Num balanço sobre os seis anos de atuação da Operação Lava-Jato, cruzada contra a corrupção deflagrada no Brasil com repercussão internacional, o procurador Deltan Dallagnoll atacou decisões recentes do Supremo Tribunal Federal e iniciativas do Congresso, afirmando haver hoje um ambiente mais difícil de combate à corrupção se comparado ao do início da operação. “No último ano, identificamos uma série de decisões e posições do Parlamento e do Supremo Tribunal Federal que acabam resultando em dificuldades no exercício do nosso trabalho, das investigações e processos”, descreveu o chefe da força-tarefa da Lava-Jato no Ministério Público Federal do Paraná.
Embora ele não tenha feito referência específica, a fala de Deltan, em entrevista coletiva, ocorre às vésperas de atos contra o Congresso Nacional e o Judiciário, incentivados pelo presidente Jair Bolsonaro e que estão previstos para domingo. Entre as críticas que destinou ao Legislativo, o procurador citou a aprovação, em setembro do ano passado, da lei de abuso de autoridade. Conforme seu ponto de vista, há, na legislação, regras boas, mas também outras que impedem e dificultam a atuação de autoridades públicas contra corruptos poderosos. O procurador avaliou, também, de forma negativa, a configuração final do pacote anticrime elaborado pelo ex-juiz da Lava-Jato e atual ministro da Justiça, Sérgio Moro.
– Vimos uma grande tentativa de aprovação de reformas, por meio do pacote anticrime, mas infelizmente, ao longo de sua tramitação no Parlamento, boa parte das regras anticorrupção foi retirada – expressou Dallagnoll. Deltan foi questionado sobre possíveis retrocessos ocasionados pela atuação do Executivo no combate à corrupção, como a ausência de vetos por Bolsonaro sobre itens criticados por Moro na lei de abuso de autoridade. Em resposta, disse que, apesar de haver pontos negativos, a maior preocupação está no desempenho dos Poderes Legislativo e Judiciário. “É quem mais pode impactar o combate à corrupção no país no médio e longo prazo. A mudança nas punições que favorecem ou desfavorecem a integridade dependem essencialmente de mudança de leis (…) e também da aplicação dessas leis”, afirmou.

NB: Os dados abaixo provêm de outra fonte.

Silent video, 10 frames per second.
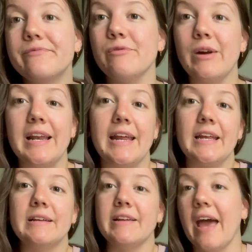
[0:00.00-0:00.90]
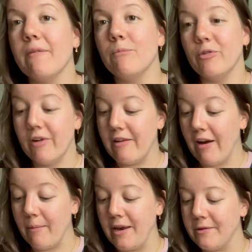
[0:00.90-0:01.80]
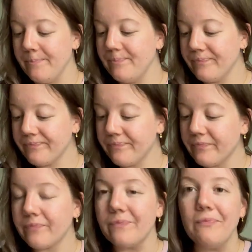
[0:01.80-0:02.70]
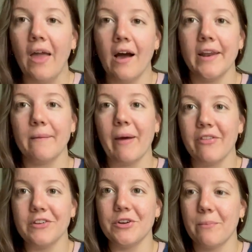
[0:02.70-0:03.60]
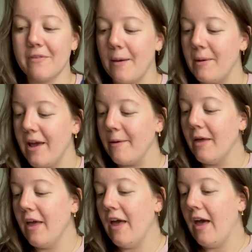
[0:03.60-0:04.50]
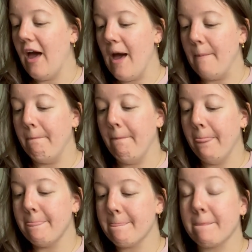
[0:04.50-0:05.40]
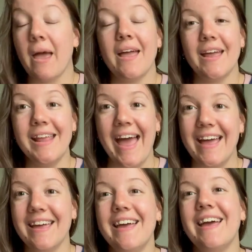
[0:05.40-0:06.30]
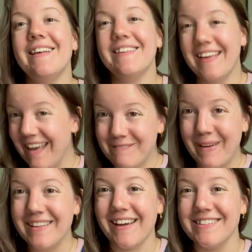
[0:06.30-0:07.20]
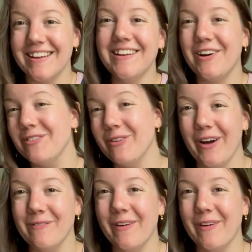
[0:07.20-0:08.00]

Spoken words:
really, yeah, would really recommend. I'll link both the shops down below. And yeah, big tangent on what I'm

Deltan Dallagnol elencou várias decisões datadas de 2019 do Supremo Tribunal Federal que, a seu ver, criaram um ambiente desfavorável no combate à corrupção, como a determinação, em março, de que investigações de propinas destinadas a campanhas políticas fossem encaminhadas à Justiça Eleitoral. Citando como exemplo o caso Pasadena, anulado após o entendimento do Supremo, ele disse que outros casos da alçada da Lava-Jato podem ser afetados. “Para dizer o mínimo, essa decisão do STF gera uma grande insegurança jurídica com relação a casos já propostos que tramitam em Curitiba, inclusive, casos já julgados”, revelou. O procurador também criticou a decisão do presidente do Supremo, Dias Toffoli, de suspender em julho do ano passado investigações criminais pelo país que usassem dados detalhados de órgãos de controle como Coaf, Receita Federal, Banco Central, sem autorização judicial. Após críticas, Toffoli voltou atrás e revogou parte da determinação em novembro.